We need clean, renewable energy. It’s the only way forward. Clean, renewable energy sourced from natural elements would meet our energy needs in a sustainable way while not causing too much harm to the environment.

Creating environmentally-friendly fuel in the form of biofuel sourced from plants is a definite possibility for South Africa – but not without strong policy guidance from government and a drop in the price of raw materials used in producing it.

This is according to recent University of the Western Cape (UWC) graduate Denver Jacobs in his MA thesis, “Assessing the Economic Viability of Biofuel Production in South Africa”.

One option for this country is exploring the use of biofuels – where plants (or products derived from them) are burned to provide energy, rather than burning fossil fuels. Its practical use being having cars run in a way which is much kinder to the environment instead of relying heavily on the traditional source: crude oil (petrol).

Jacobs explored in his study how viable the use and production of biofuel would be for South Africa.

He said that biofuel production using any of the four popular crops used in producing biofuel (grain sorghum, sugarcane, soya beans and sunflowers) could not come close to matching petrol – mainly due to the current inflated prices of feedstock crops, a result due to recent poor harvests.

Biofuels, according to his research, could dramatically ease South Africa’s dependence on crude oil (the country currently imports around 70% of its crude oil needs), and ensure greater energy security amid fluctuating oil prices. It would also allow South Africa, currently the world’s 14th highest emitter of CO2, to cut back on its fossil fuel emissions.

“For all its potential benefits, though, the production of biofuel is not yet economically viable in South Africa – but a sharp drop in the prices of raw materials and strong policy guidance could help make biofuel production more attractive.

“If I had done my study a few years ago when crop prices were low, my results would probably have been very different,” says Denver.

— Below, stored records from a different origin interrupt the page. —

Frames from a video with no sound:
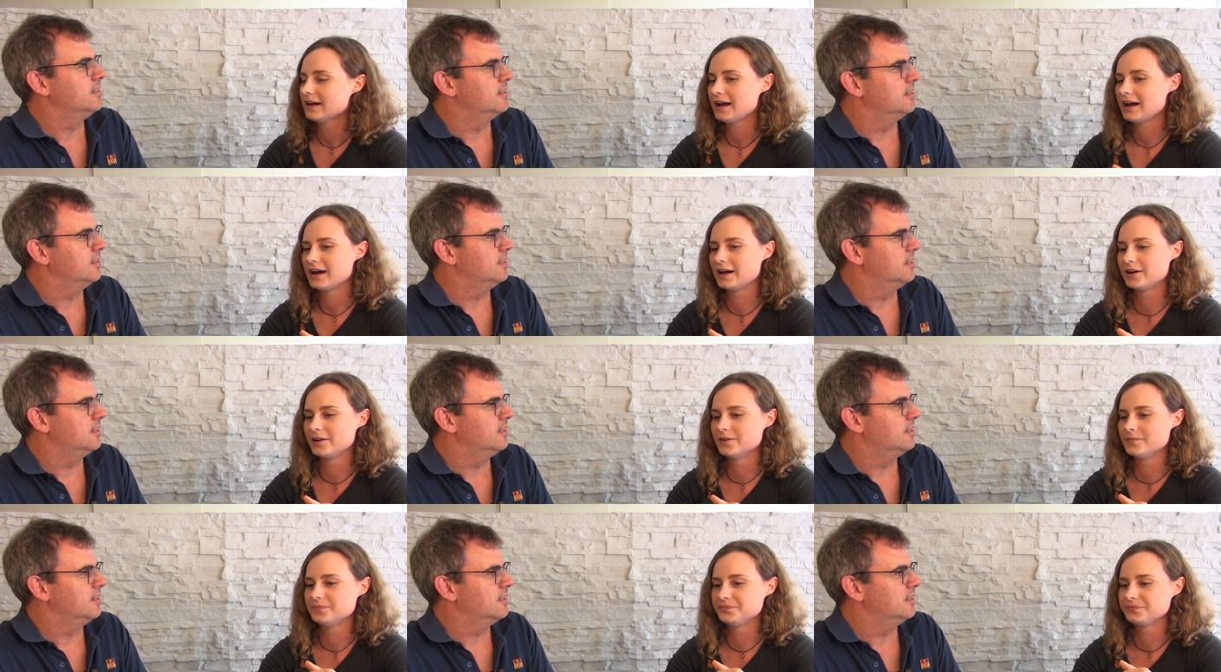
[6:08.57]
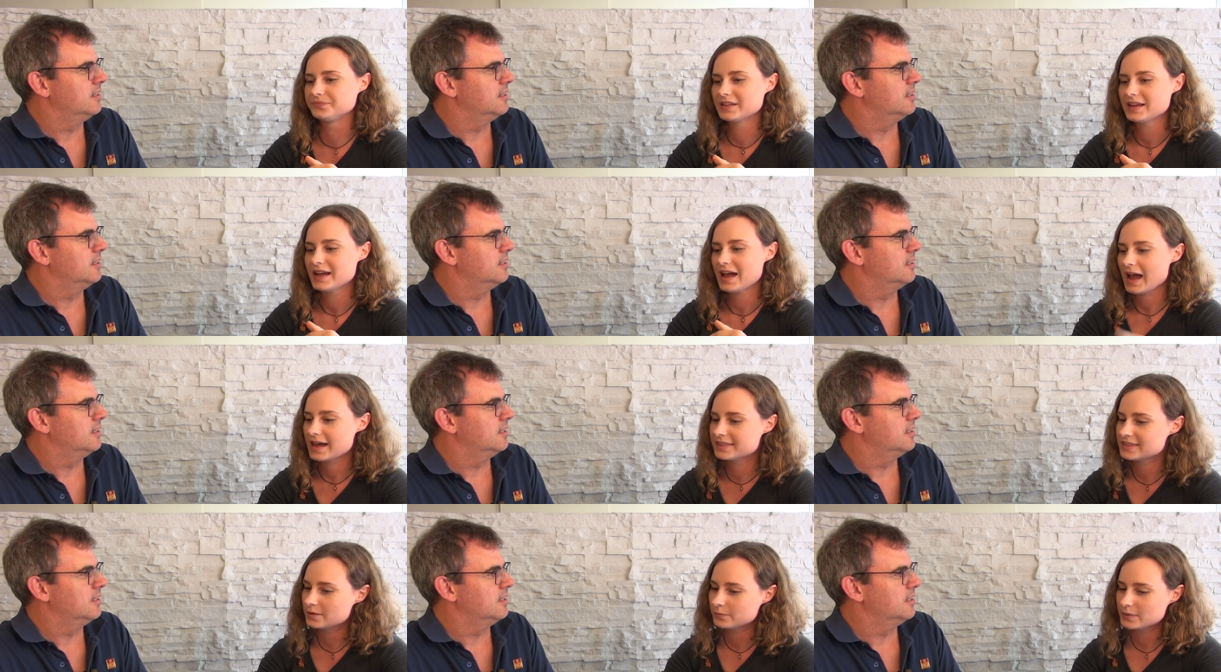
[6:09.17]
Speaker 1: Um,
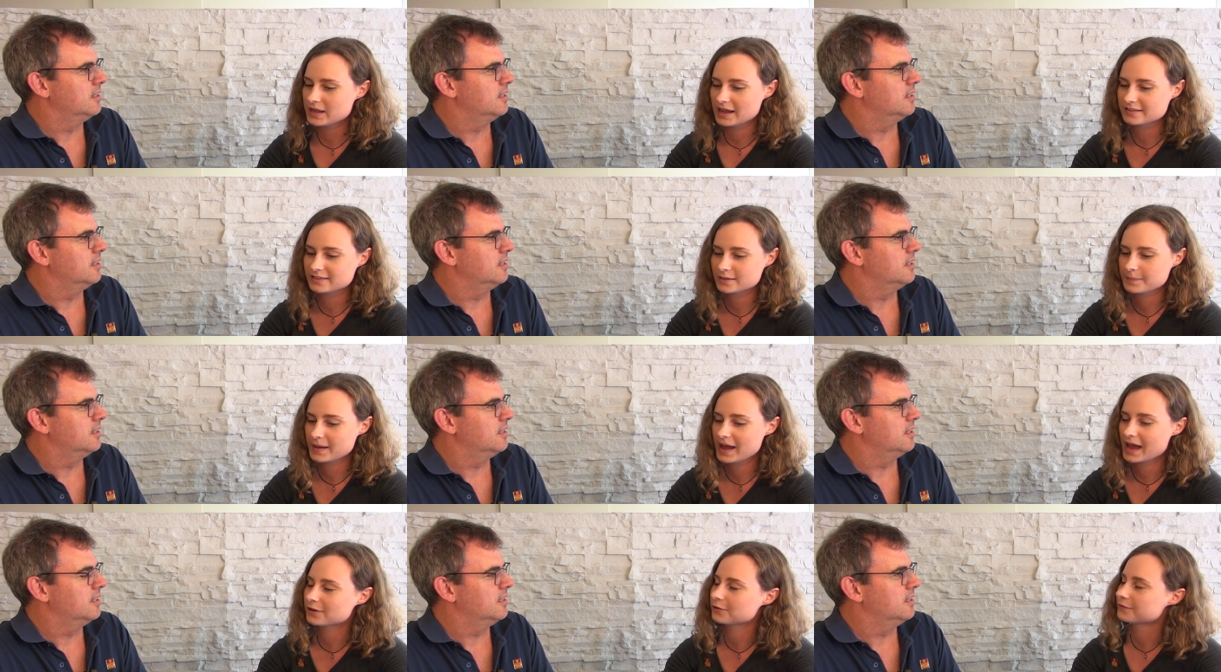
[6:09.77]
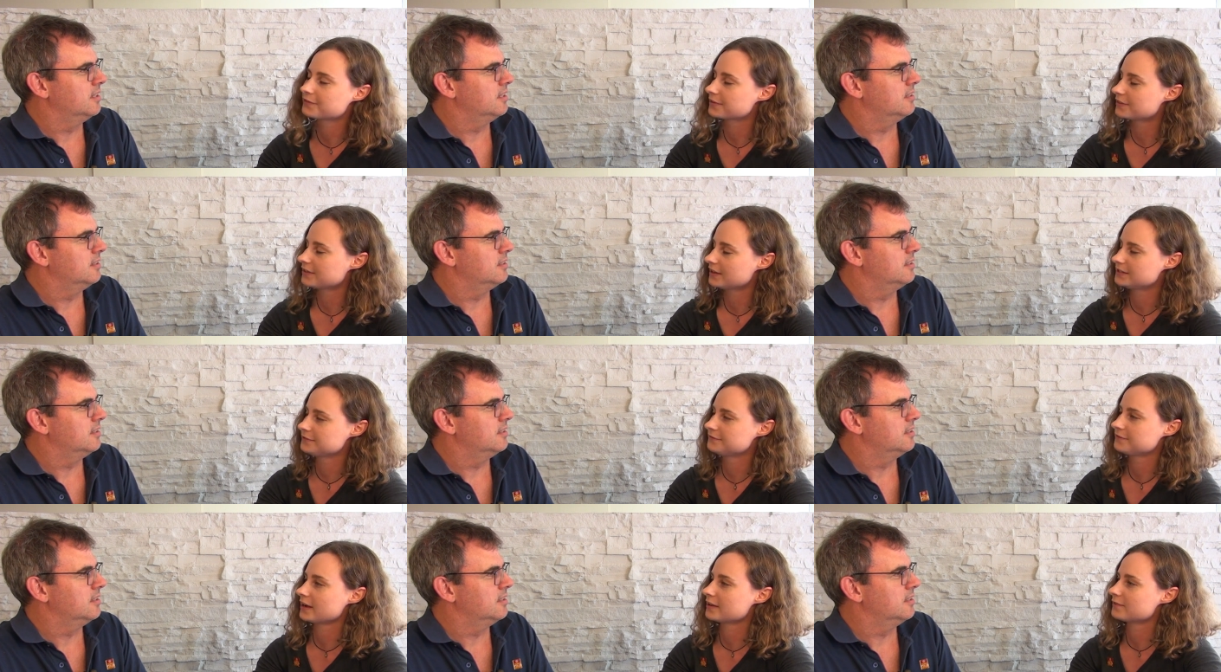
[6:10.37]
and then we had to paddle for
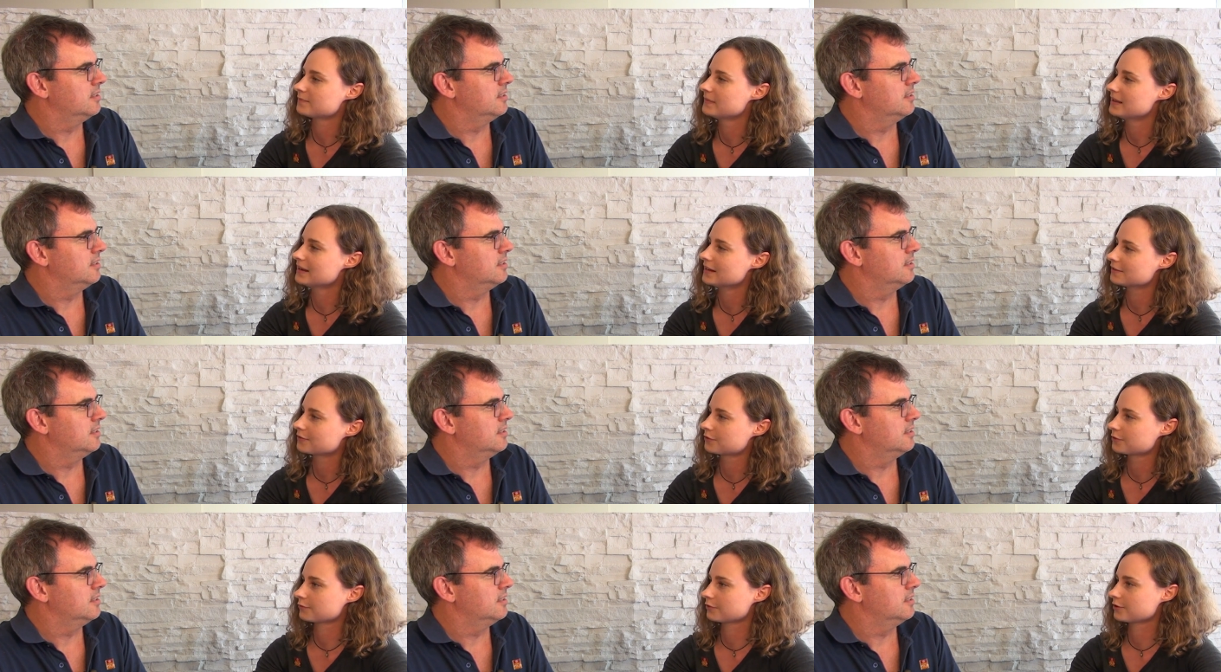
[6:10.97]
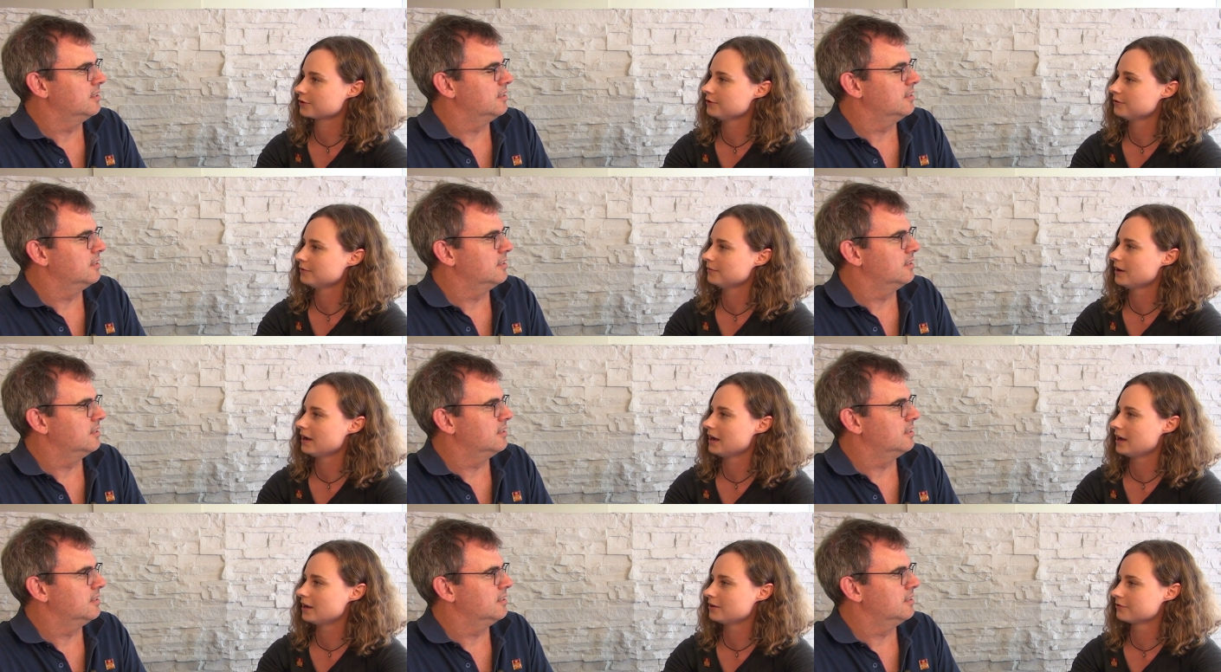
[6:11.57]
35 minutes through
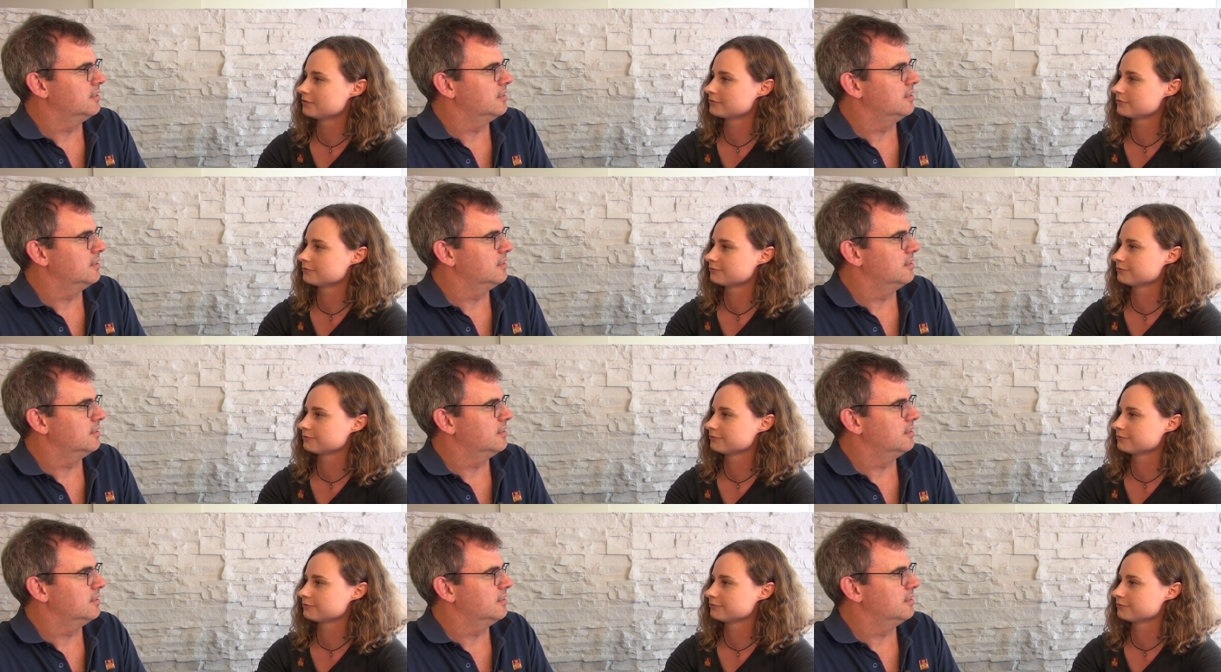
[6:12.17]
uh,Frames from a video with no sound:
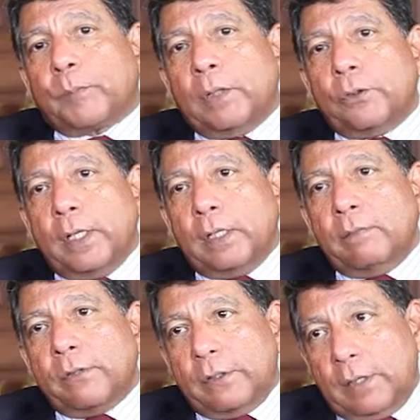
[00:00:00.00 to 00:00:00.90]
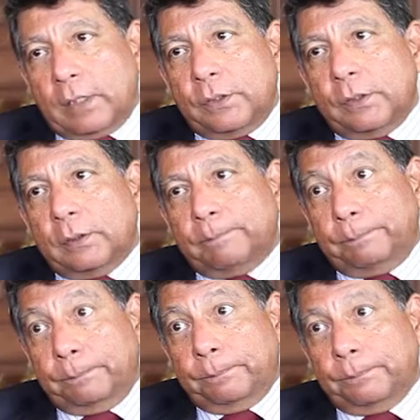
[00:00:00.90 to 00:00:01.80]
You take infrastructure,
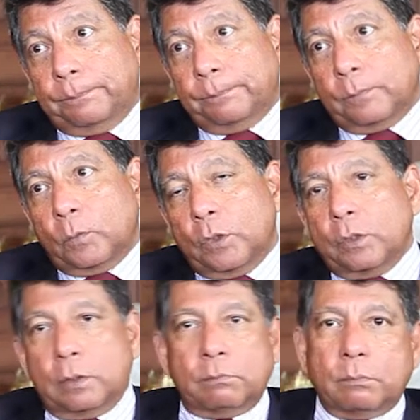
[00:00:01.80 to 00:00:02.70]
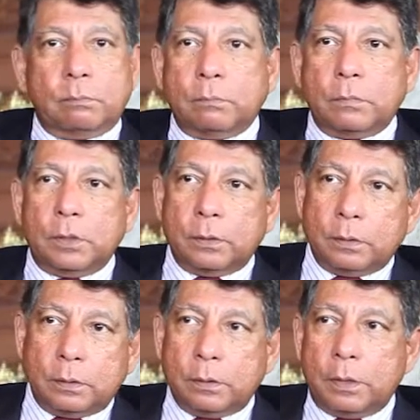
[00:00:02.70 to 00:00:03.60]
which is
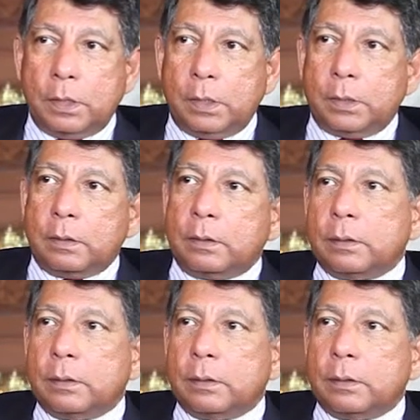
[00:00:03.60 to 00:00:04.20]
the need,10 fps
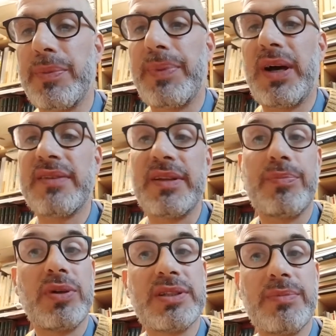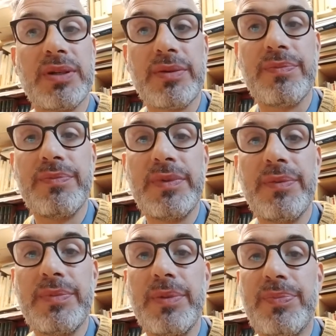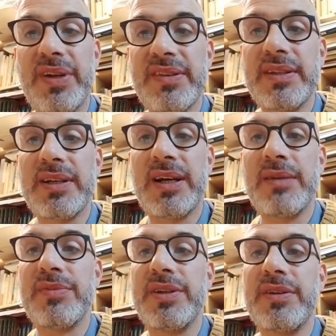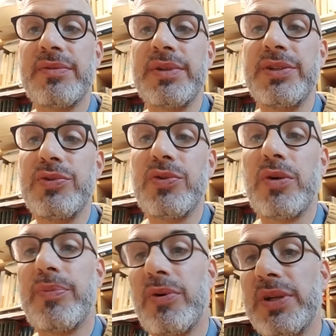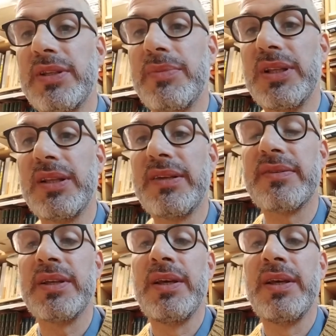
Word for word: the past. It points about the, the, the, present times here in Europe or in the Middle East,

Denver’s study calculated the economic viability of biofuel production against three measures typically used to analyse the profitability of an investment:

  • Net present value (NPV) – the difference between the current value of the cash earned from an investment in the future and the amount being invested;
  • Internal rate of return (IRR) – the interest that can be earned on every rand invested; and
  • Payback period – the period over which an investment will be recouped.

“My work clearly shows that the production of biofuel from these crops would only become viable if there was a substantial reduction in feedstock prices,” he notes.

A solution to this challenge is for government to have a strong policy and state support. The government could subsidise either the cultivation of feedstock crops – as is widely done in the US and across Europe, and initially in Brazil – or the biofuels industry itself through tax rebates and other incentives.

Unfortunately, Denver says, potential biofuel producers are frustrated with the lack of government implementation, with the National Biofuels Industrial Strategy having more or less ground to a halt.

Jacobs cites Brazil’s successful PróÁlcool programme as a good example of substantial job creation in both the biofuel and car industries through the production of ethanol from cheap sugarcane. The country did so by supporting the manufacturing of flexible-fuel vehicles that can run on either biofuels or petrol using the same tank.

Countries like South Africa would go the route of blending petrol with biofuels at a 9:1 ratio (known as an E10 fuel mixture), making the fuel suitable for standard petrol engines without modification.

South Africa’s National Biofuels Industrial Strategy, developed in 2007, stipulates that smallholder farmers would grow the bulk of feedstock crops such as maize and sugarcane that would be converted into biofuels. This would inject much-needed investment in agriculture in South Africa’s impoverished rural areas.